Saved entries
┌────────

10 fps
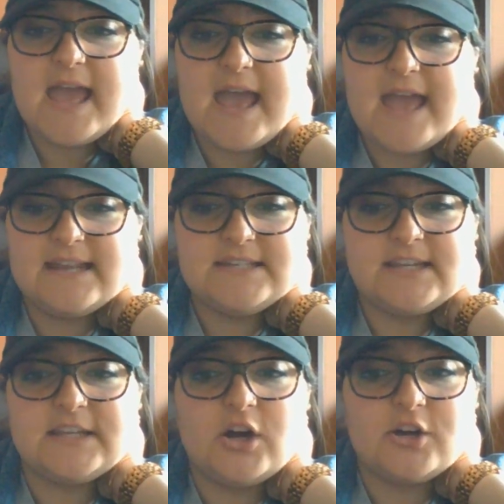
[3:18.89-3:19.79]
And
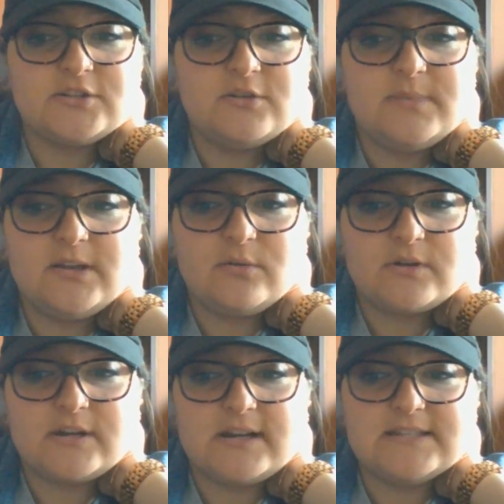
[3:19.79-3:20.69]
it can also be
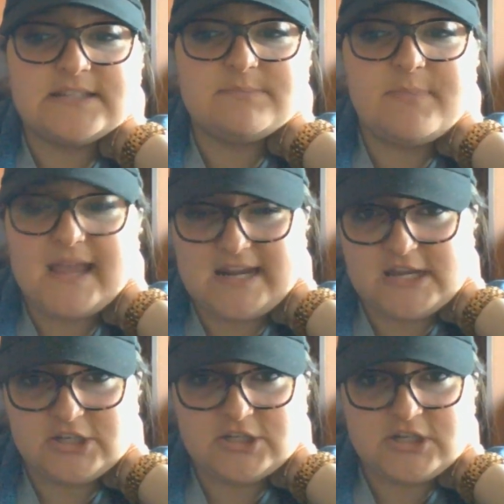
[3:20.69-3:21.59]
ordered in
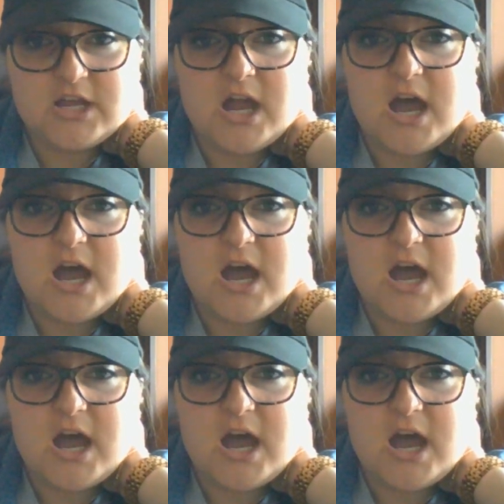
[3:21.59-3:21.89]
Spanish.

└────────

▶ [Your task] Transcribe the data exactly, minus any images.

▶ [Solved problem]
10 fps
[3:18.89-3:19.79]
And
[3:19.79-3:20.69]
it can also be
[3:20.69-3:21.59]
ordered in
[3:21.59-3:21.89]
Spanish.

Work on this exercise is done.